すかした気取りの中にも優しさと寂しさを隠さないフランキー(最高にイカしたおにーちゃん!)
あふれんばかりの光と、顔も見えないくらいの暗い影の中に彼らの生き生きとした表情を捉えるラウル・クタールのカメラ。


しかし、それらの場面を繋ぎ合わせて物語を作っていくドゥミの手つきはあくまでもクールだ。
例えばそれは音楽の使い方にあらわれる。
ミシェル・ルグランは、スウィートなメロディで場面を盛り上げたかと思うと、クールなリズムで鮮やかに場面を転換させる。
まさにスウィートかつクール。まるで無声映画のようである。


それから展開の早さ。
ミシェルの帰還、親子の再開(しかも二組!)、ローランの旅立ちはほぼ同時に起こる。
そのひとつひとつは十分に甘いのだが、4つのエピソードを短く連続させてしまうことによってべったりとした甘さにならずに、むしろクールで小気味のよい一連のシークエンスとして描写してしまう。
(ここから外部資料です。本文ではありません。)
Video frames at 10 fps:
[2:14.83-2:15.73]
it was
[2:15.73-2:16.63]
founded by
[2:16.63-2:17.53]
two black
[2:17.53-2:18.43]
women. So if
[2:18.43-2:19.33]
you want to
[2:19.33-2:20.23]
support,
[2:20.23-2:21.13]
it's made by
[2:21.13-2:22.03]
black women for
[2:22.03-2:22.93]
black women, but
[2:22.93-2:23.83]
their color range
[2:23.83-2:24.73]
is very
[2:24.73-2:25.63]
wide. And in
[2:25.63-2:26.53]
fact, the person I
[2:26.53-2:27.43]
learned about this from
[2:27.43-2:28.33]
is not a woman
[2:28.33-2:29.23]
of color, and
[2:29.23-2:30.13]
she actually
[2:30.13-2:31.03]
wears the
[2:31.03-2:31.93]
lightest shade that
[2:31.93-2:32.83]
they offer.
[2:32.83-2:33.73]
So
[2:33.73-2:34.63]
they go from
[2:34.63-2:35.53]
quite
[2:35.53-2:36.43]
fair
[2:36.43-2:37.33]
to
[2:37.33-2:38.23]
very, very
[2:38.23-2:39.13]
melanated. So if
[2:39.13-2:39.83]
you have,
ローラとローランの別れのシーンでは、まず床屋のガサ入れのシーンから一転、カメラの回った先にローラの姿を捉え、そこにテーマ曲をかぶせて劇的な再開を演出するのだが、
それを涙々の今生の別れのシーンにしてしまわずに(とか言いつつ僕は泣いているわけだが)最後は笑ってキスして明るく、しかし切ないシーンに仕立て上げる。
笑顔でさりげなく別れるからこそ二人がもう二度と会わないだろうという切なさが胸にしみるというものなのだ。
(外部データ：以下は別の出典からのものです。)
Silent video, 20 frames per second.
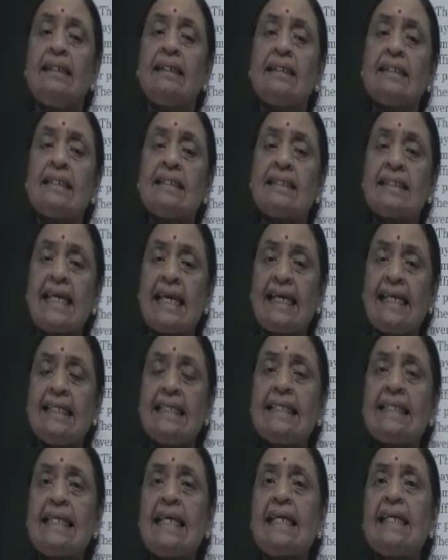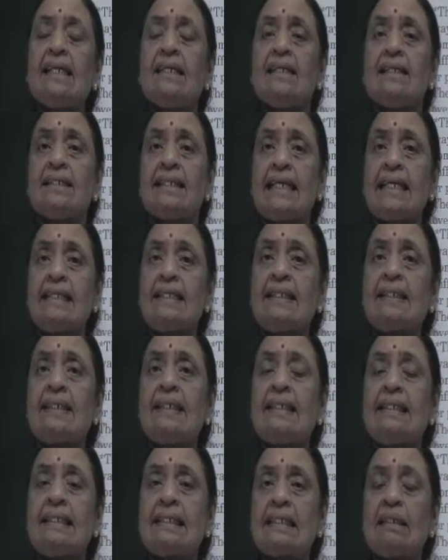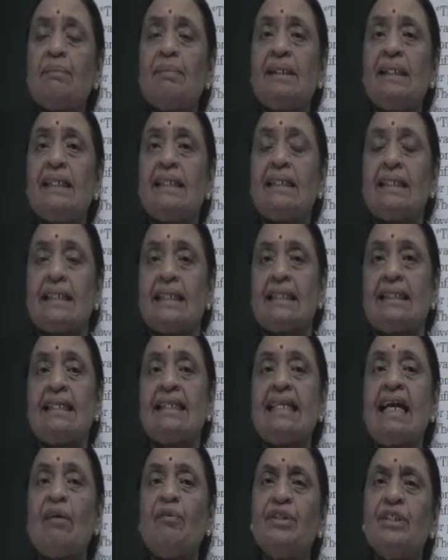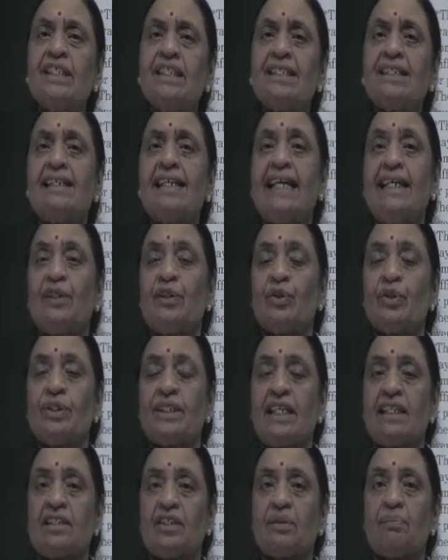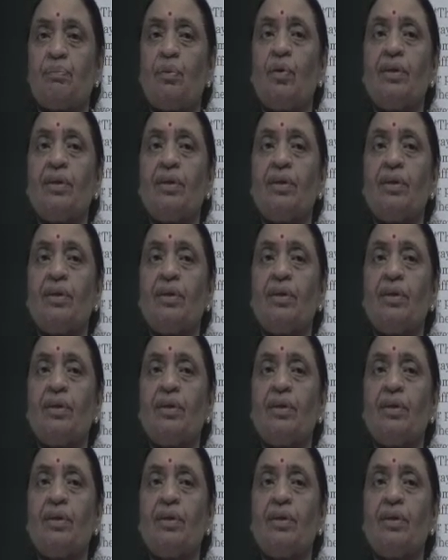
The second sensory disability that I would just like to touch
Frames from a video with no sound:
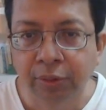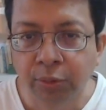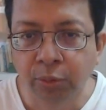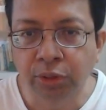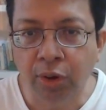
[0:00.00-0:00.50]

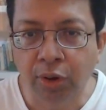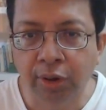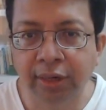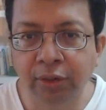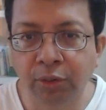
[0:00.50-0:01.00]
Who
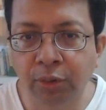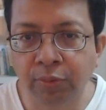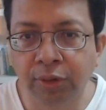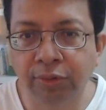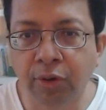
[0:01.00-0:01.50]
thought that
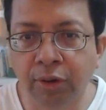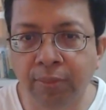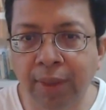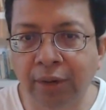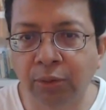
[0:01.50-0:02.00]
Europe would have
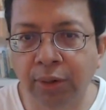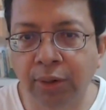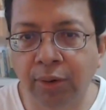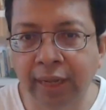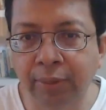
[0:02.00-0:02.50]
gone back to an
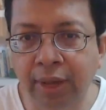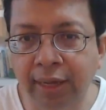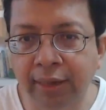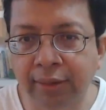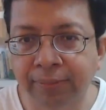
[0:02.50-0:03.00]
all-time
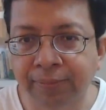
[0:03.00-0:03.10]
high,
ローランの初恋は思い出として彼の孤独な胸の中にしまわれ、ローラの初恋はもはや恋ではなく愛と言うべきものに変わっていく。
ちびセシルの美しい初恋がきらめいているのもこの一瞬のことであり、やがて過ぎ去っていくだろう。
だが、その一瞬の瞬きはクタールの写し出す港町の光のようにきらめき、ルグランが音を紡ぎあげるように、その一つ一つのシーンの連鎖は繊細なメロディを奏で、信じられないほどに美しい一本の映画となって、永遠の初恋のように僕の胸をときめかせ続けるのである。


はてさて。
あやしげな運び屋の仕事を引き受けたのはいいものの、
雇い主の床屋のオヤジはダイヤの密輸で逮捕されてしまい、
手に入れた偽造旅券で当てもない旅にでることにしたローラン君。


ここでは「ダイヤの密輸」がミソである。
というのも、数年後か10数年後かはわからないが、ローランは宝石商としてシェルブールの傘屋に現れるからである。
当てのない旅先で、密売屋の偽造旅券を使って何をしていたのか想像するのもなかなか楽しい。